En yüksek başarıları doğal olarak fen liselerinde görüyoruz. Bunu özel fen liseleri, öğretmen liseleri, askeri liseler, yabancı dilde eğitim veren özel liseler, sosyal bilimler liseleri izliyor.
Okul türü yaygınlaştıkça başarı oranı
aşağı doğru, buna karşılık, fen liseleri
gibi özel nitelikli okullarda başarı oranı
yukarı doğru gidiyor.
AKP iktidarının hatası, eğitimi ve okullaşmayı yaygınlaştırmak gibi iyi bir iş yaparken, kaliteyi düşürmüş olmasıdır.
Cumhurbaşkanı’nın diyanet işleri başkanlarına verdiği iftar yemeğinde, ilahiyatçı ve eğitimci Prof. Sait Yazıcıoğlu şöyle demişti:
“13 yıllık iktidar döneminde en zayıf kalan saha, eğitimdir. Yüzde 5’i oluşturan imam hatiplerde de, kalan yüzde 95’te de kalite sorunu vardır.”
ÜNİVERSİTE DÜZEYİNDE
Ortaöğretimdeki kalite kaybı, üniversiteleri de aşağı çekiyor. Üniversitelerin her ile yayılması da ilave bir kalite sorunu yarattı.
PISA sınavlarına benzer bir sonucu üniversite öğretim üyelerinin uluslararası indekslere giren yayın sayılarında da görüyoruz. Bilimsel indekslere giren yayın sayısında İran’ın 2010 yılında Türkiye’yi geçtiğini daha önce yazmıştım. (25 Temmuz 2014)
Yine matematiğe bakarsak, SJR verilerine göre, matematik alanında bilimsel indekse giren yayın sayısı 2000 yılında İran için 164, Türkiye için 427 idi. Fakat 2013’e geldiğimizde Türkiye 2.447’ye çıkarken, İran 3082 yayınla Türkiye’yi geçti!
Problemin ana gövdesi ortaöğretimde olmakla beraber, eğitim ve öğretimin her kademesinde yaygınlaşma ama vahim bir kalite kaybı yaşanmaktadır.
2023 HEDEFLERİ!
Eğitim ve öğretim bu haldeyken, “2023 Hedefleri” diye verilen iktisadi rakamların siyasi propaganda olmaktan öteye bir anlamı yoktur. Halbuki içinde bulunduğumuz “orta gelir tuzağı”ndan çıkmanın yolu siyasi motivasyon değil, eğitimde ve demokraside “orta”nın üstündeki kalite göstergelerine ulaşmaktır.
Okullarda kalite böyle düşerken dershaneleri kapatmak, okul müdürlerine varıncaya kadar eğitim kadrolarını altüst etmek Milli Eğitim’in temel uğraş konuları oldu!

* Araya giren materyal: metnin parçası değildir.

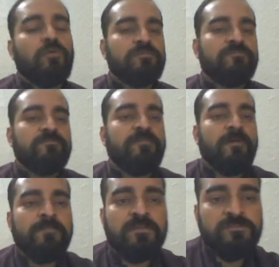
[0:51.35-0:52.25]
और
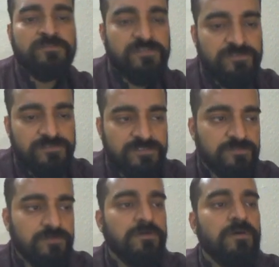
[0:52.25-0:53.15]
वेब के दूसरे
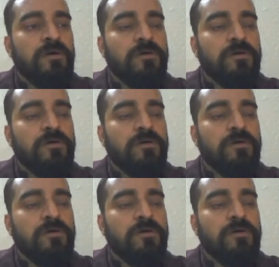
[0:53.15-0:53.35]
सोर्सेज हों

Güney Kore’de milli gelir kişi başına 30 bin dolardır. Biz ise Ali Babacan’ın da söylediği gibi “altı yıldır 11 bin dolara çıkamıyoruz!” Çünkü 2013 yılında bilimsel yayın sayısı Türkiye’de 37 bin, Güney Kore’de 71 bindir. Ne kadar eğitim, o kadar ekmek!